Boleh dikatakan kesuksesan yang diraih Go-Jek menjadi salah satu pemicu ramainya sektor ride sharing ini. Terlepas berbagai kontroversi yang ada, model bisnis layanan ride sharing makin diminati. Blu-Jek sebagai pemain baru tentu paham betul apa yang akan mereka hadapi, termasuk soal perselisihan dengan ojek pangkalan dan pesaing bermodal besar dari Go-Jek dan GrabBike.
Tak seperti keduanya yang memilih hijau sebagai warna identik Blu-Jek lebih memilih warna biru untuk seragam yang dikenakan “pasukan”-nya.
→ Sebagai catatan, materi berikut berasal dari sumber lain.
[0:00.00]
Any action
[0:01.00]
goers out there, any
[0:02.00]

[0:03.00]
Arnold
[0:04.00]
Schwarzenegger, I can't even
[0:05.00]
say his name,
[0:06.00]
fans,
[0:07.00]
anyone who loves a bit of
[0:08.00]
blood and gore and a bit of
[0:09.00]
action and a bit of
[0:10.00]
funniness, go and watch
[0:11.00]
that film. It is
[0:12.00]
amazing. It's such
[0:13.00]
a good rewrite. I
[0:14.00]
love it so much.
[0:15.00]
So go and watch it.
Blu-Jek, yang di awal banyak dikaitkan dengan perusahaan taksi Blue Bird, nyatanya adalah sebuah entitas yang berbeda. “Blu” diambil dari kata “blusukan” atau “masuk” hingga ke pelosok-pelosok.
Di berbagai media, Co-Founder Blu-Jek Michael Manuhutu mengungkapkan metode pembayaran adalah salah satu hal yang membedakan Blu-Jek dengan layanan lain. Blu-Jek ingin lebih mengusung konsep cashless dengan penerapan e-money untuk pembayarannya.
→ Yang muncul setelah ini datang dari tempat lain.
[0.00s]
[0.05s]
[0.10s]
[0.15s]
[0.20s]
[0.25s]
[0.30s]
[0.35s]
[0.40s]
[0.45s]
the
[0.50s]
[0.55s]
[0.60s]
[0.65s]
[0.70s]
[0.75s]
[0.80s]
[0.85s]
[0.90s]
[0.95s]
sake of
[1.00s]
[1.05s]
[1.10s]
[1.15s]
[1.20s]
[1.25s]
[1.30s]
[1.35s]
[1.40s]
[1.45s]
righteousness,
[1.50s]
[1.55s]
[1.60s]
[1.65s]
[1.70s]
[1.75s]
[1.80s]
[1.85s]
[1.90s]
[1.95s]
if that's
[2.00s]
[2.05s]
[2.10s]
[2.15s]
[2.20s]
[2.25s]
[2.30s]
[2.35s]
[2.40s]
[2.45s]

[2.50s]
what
“Kami berbeda dari yang lainnya, sebab kami memiliki satu metode pembayaran yang disebut cashless. Jadi nanti konsumen tidak perlu membayar menggunakan uang fisik. Pengguna hanya tinggal memanfaatkan akun virtual dari aplikasi bernama e-cash," ungkap Michael.
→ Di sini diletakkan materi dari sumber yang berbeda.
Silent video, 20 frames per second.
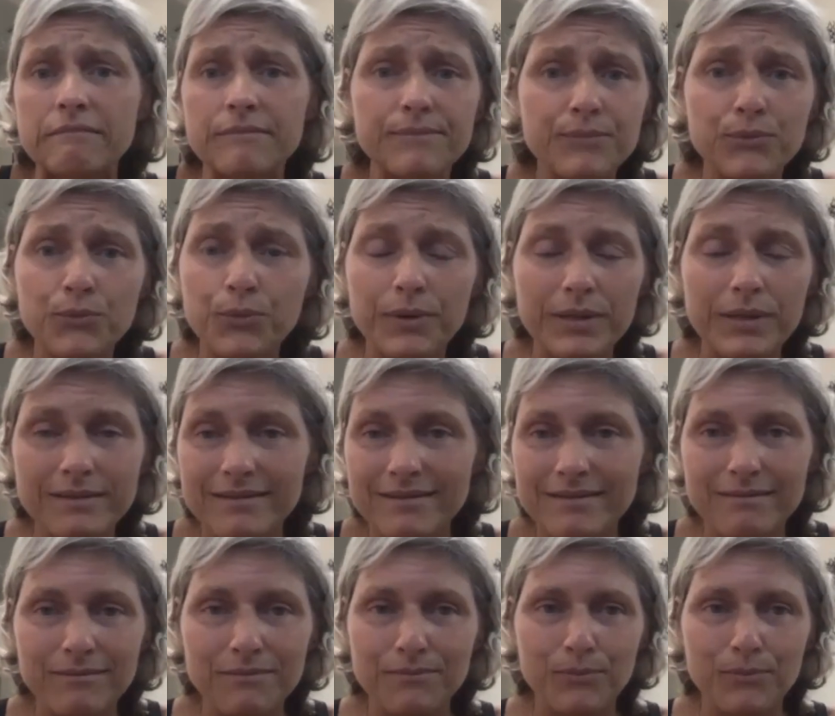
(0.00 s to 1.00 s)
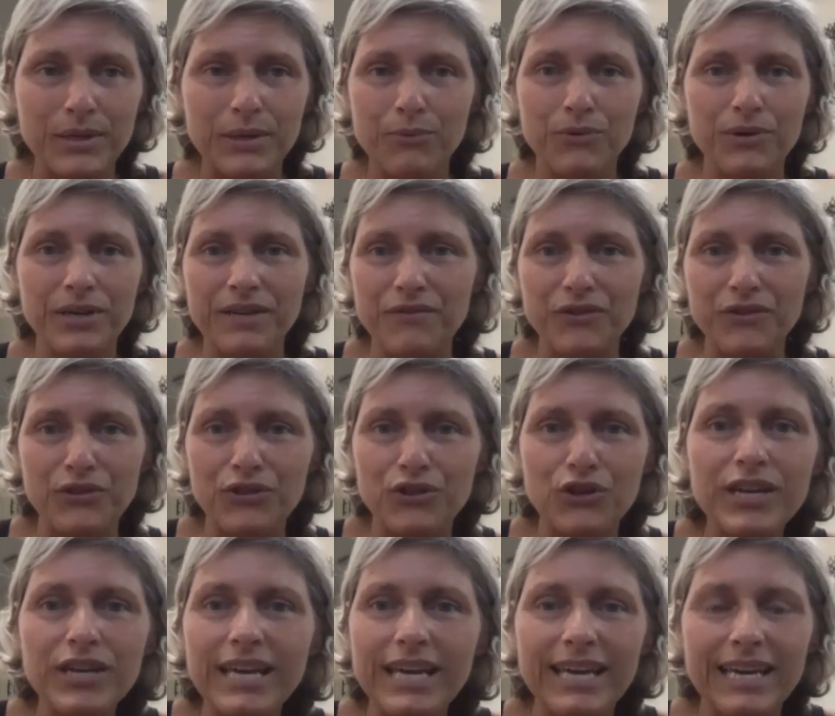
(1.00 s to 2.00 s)
we, we weren't even
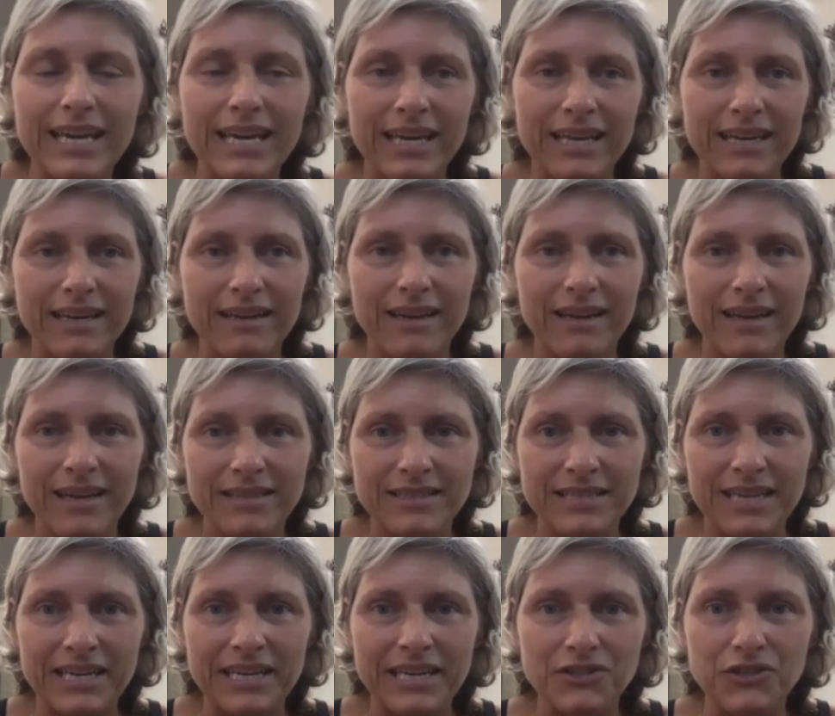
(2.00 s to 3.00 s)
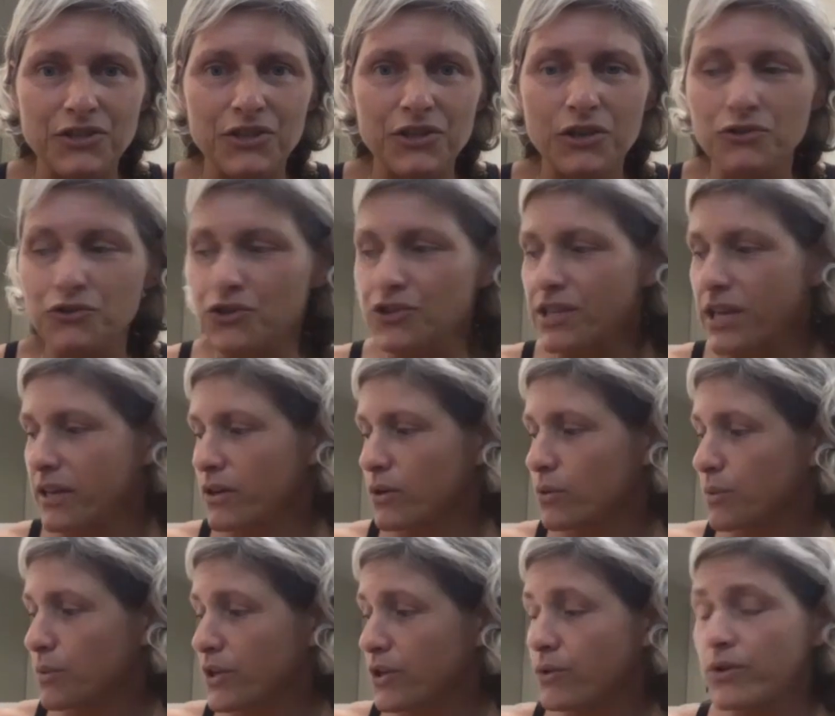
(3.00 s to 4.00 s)
looking at at diagnostic ultrasound. And
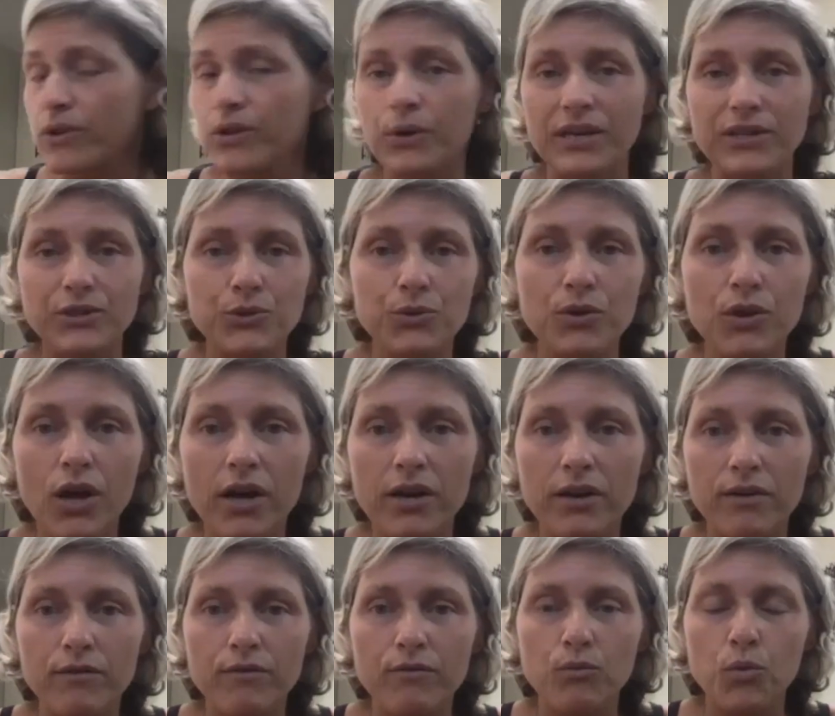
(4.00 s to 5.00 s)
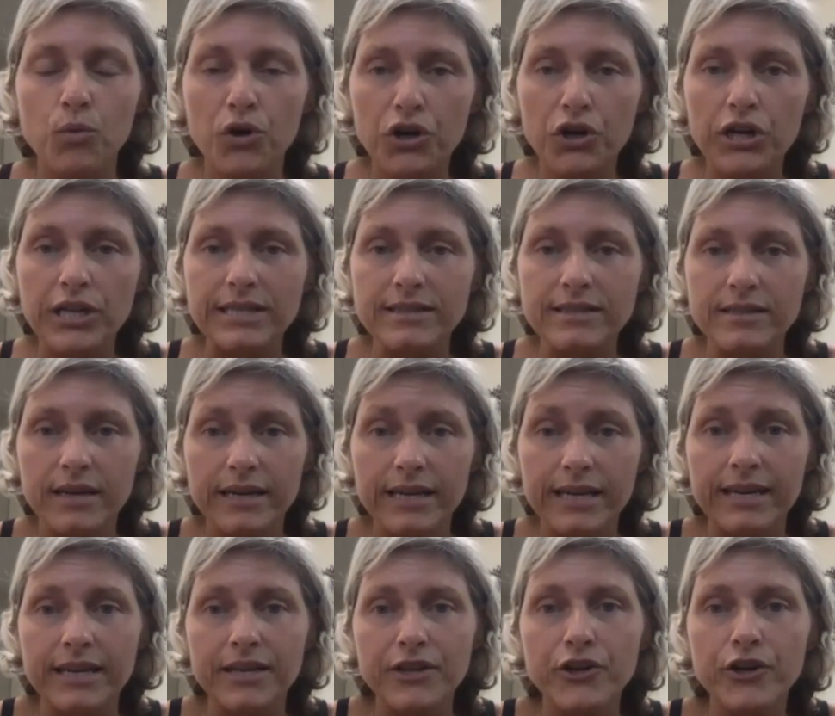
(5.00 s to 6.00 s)
when you, you know, I do a lot of work and
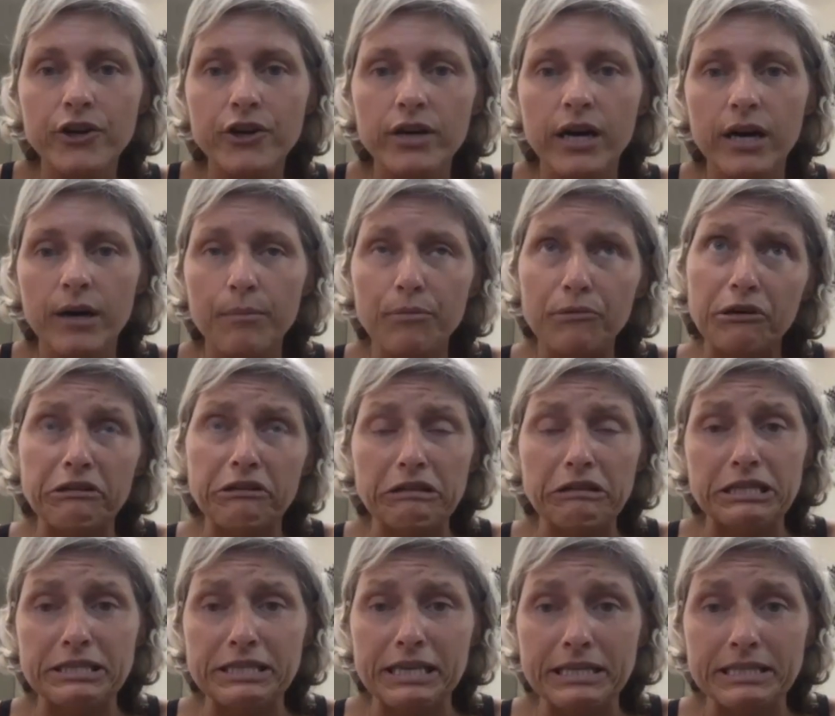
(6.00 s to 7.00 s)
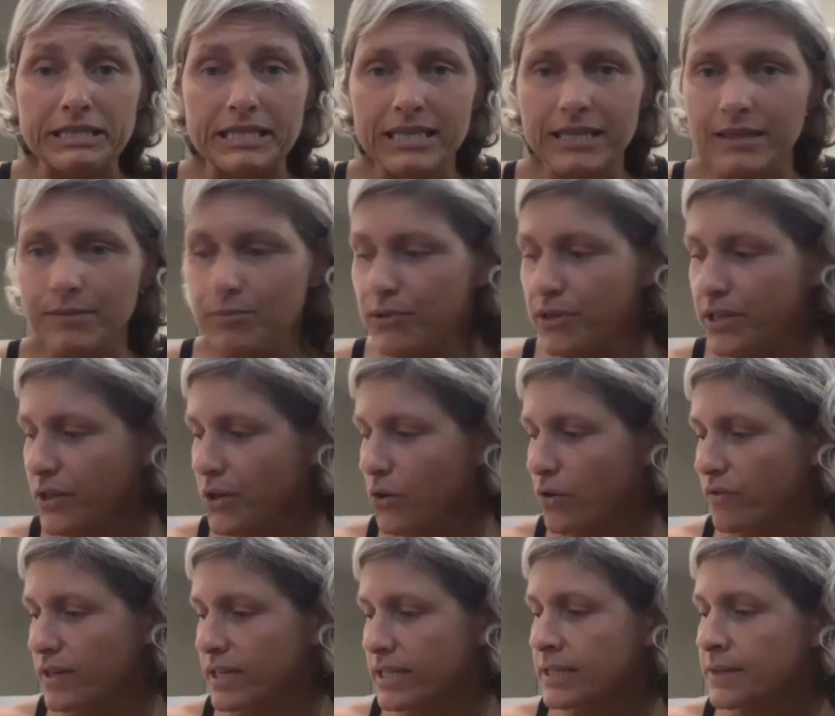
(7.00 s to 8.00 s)
studying in Europe, or at least I mm-hmm. did
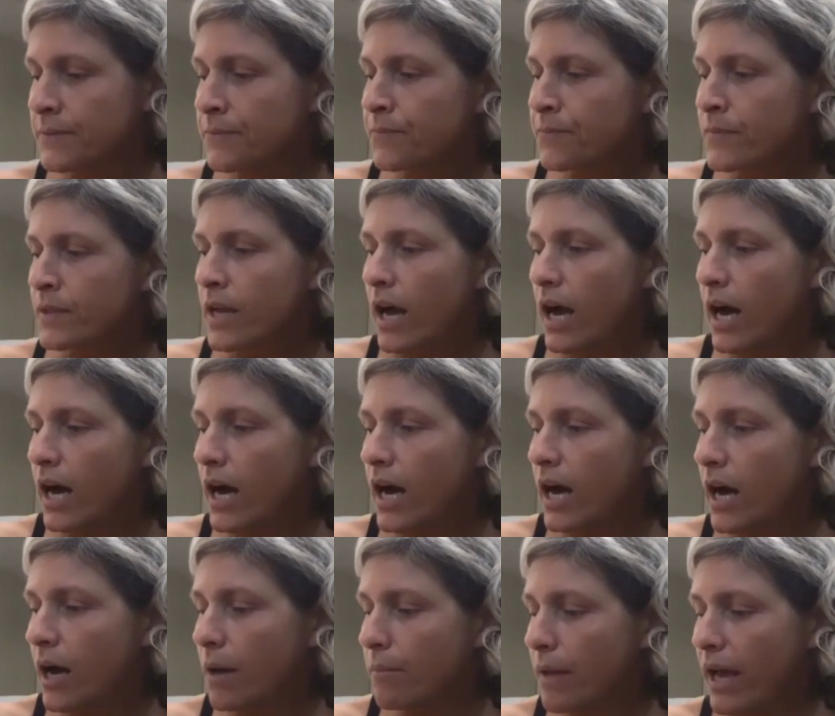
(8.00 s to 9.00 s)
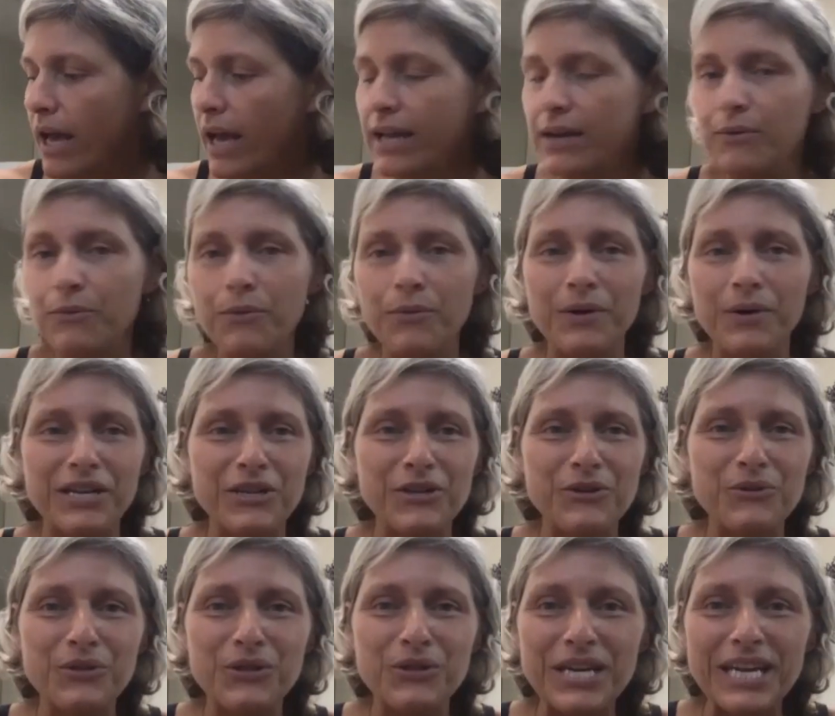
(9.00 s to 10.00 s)
pre-COVID. Yeah. Uh, and when
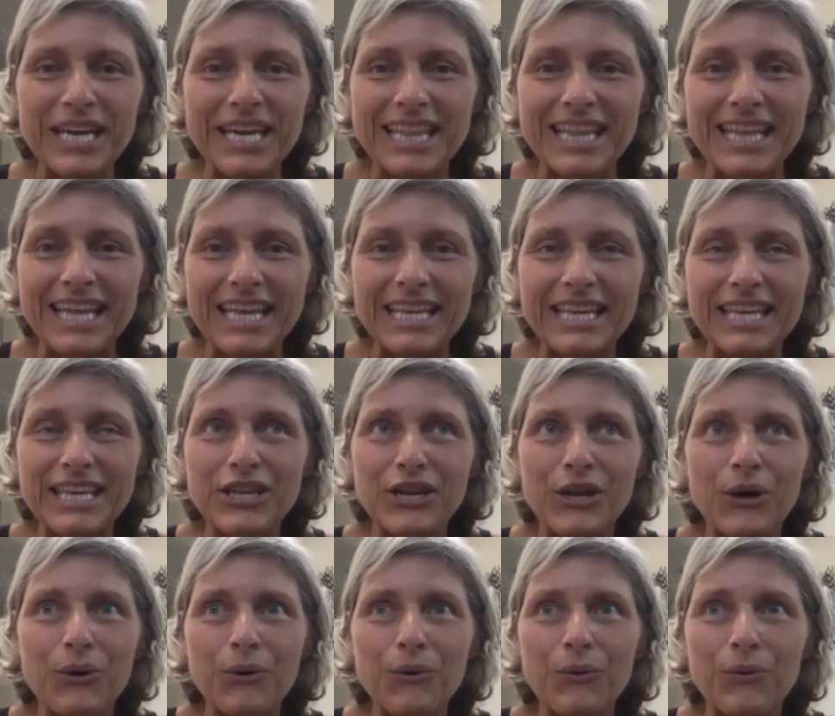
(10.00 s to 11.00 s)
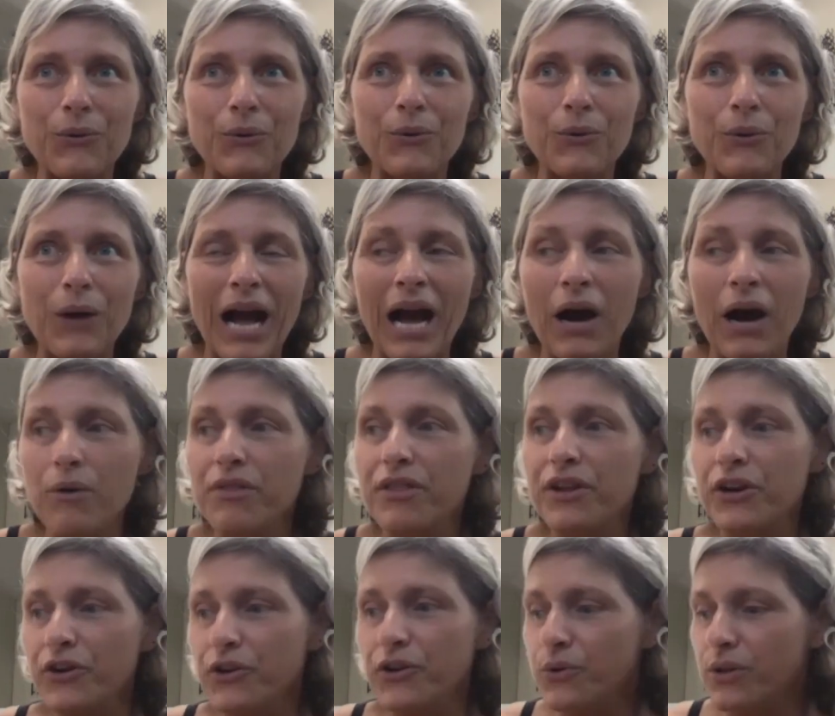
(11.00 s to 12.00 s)
you look at, you know, how
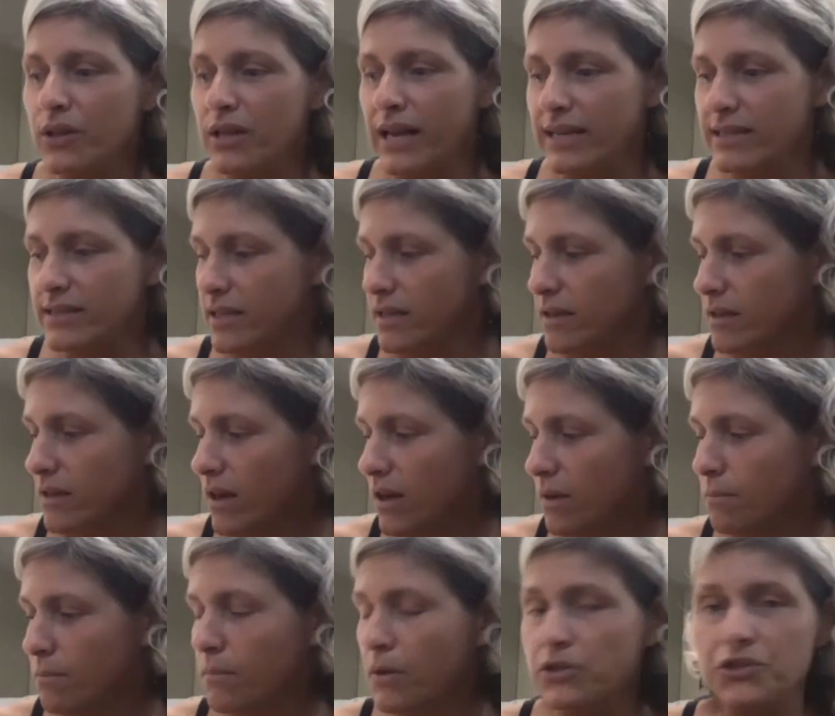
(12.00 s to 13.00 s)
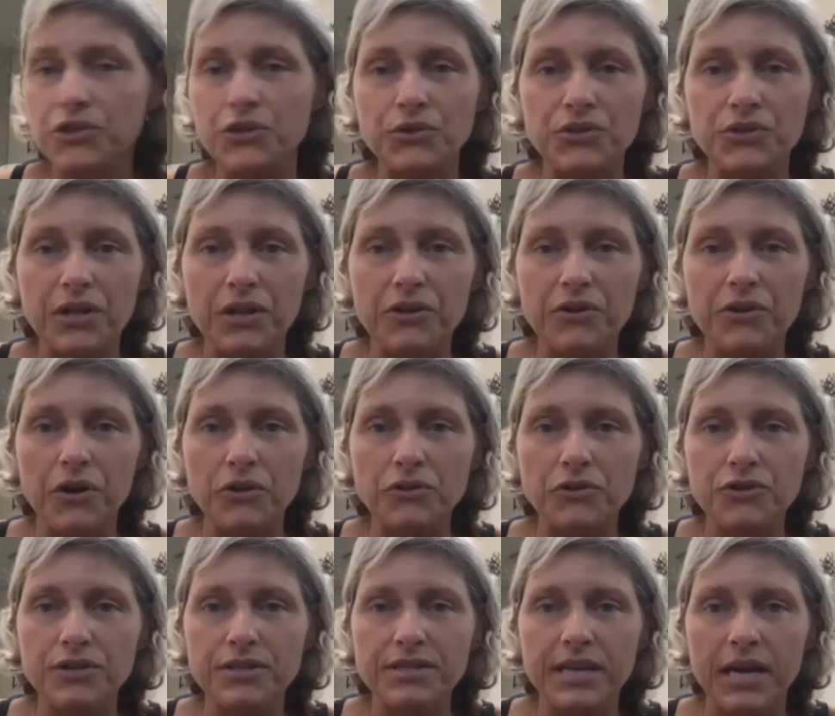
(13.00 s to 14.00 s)
they're utilizing musculoskeletal
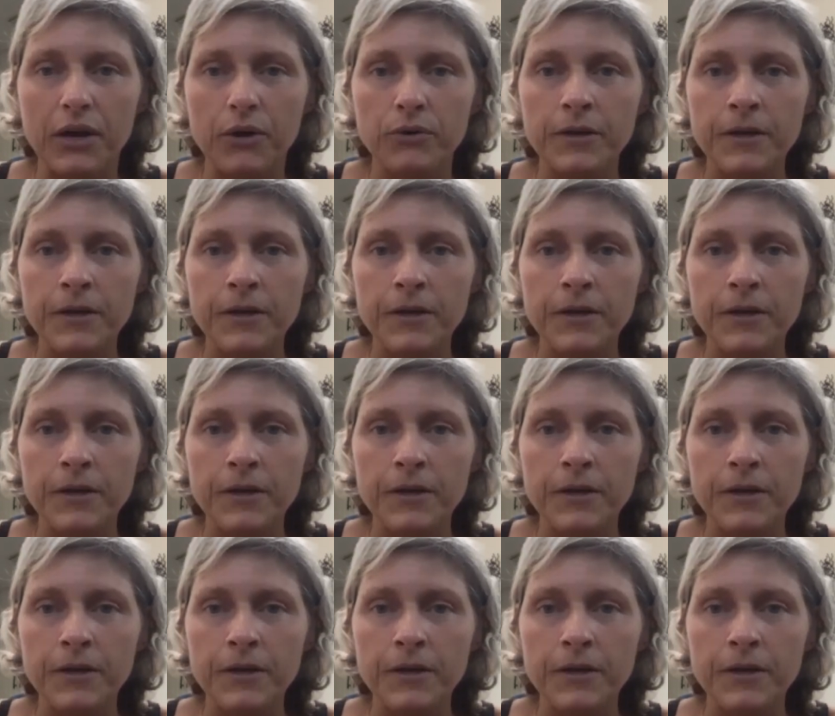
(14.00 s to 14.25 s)
ultrasound,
Tak dapat dipungkiri bahwa penggunaan virtual money atau e-money di masyarakat belum begitu populer. Hal ini bisa saja bukan menjadi sebuah keunggulan namun malah menjadi titik lemah dari Blu-Jak. Mengantisipasi hal ini Blu-Jek juga menyediakan alternatif dengan masih mengakomodir pembayaran tunai.
"Soal akrab atau tidaknya ini hanya soal waktu, konsumen dapat diedukasi dengan hal ini melalui mencobanya. Nantinya, jika semakin terbiasa mereka akhirnya akrab dengan metode tersebut," imbuhnya.
Satu lagi yang diklaim Michael sebagai pembeda Blu-Jek adalah soal privasi. Belakangan ini memang isu privasi ini tengah menjadi sorotan dan ramai diperbincangkan di media sosial. Pengemudiyang usil bisa meresahkan pengguna dan membuat kapok. Hal inilah yang coba ditangkap Blu-Jek dengan mengklaim bahwa layanannya melindungi privasi pelanggan.
Mengawali langkahnya dengan seribu armada, Blu-Jek memulai petualangannya di seputaran Jabodetabek dengan promo free ride selama sebulan (untuk jarak 6 km pertama, selebihnya dikenakan tarif flat Rp. 25.000). Selanjutnya jika sudah memasuki tarif normal Blu-Jek menawarkan tarif Rp 20.000 untuk lima kilometer pertama dan Rp 4.000 per kilometer berikutnya.
Tarif yang disajikan Blu-Jek jelas tidak bersaing jika harus disandingkan dengan kompetitornya yang berani memberikan tarif flat. Kita tunggu apakah Blu-Jek dan semangat cashless dan penjagaan privasi yang diklaimnya mampu bertahan menghadapi kompetitor yang "lebih kuat" dari sisi finansial.
Sejauh ini, review konsumen di halaman toko aplikasinya tidak menunjukkan tanda yang menggembirakan, dengan kebanyakan pengguna di platform Android mengungkapkan ketidakpuasannya terhadap kualitas sistem manajemen pemesanan yang disajikan.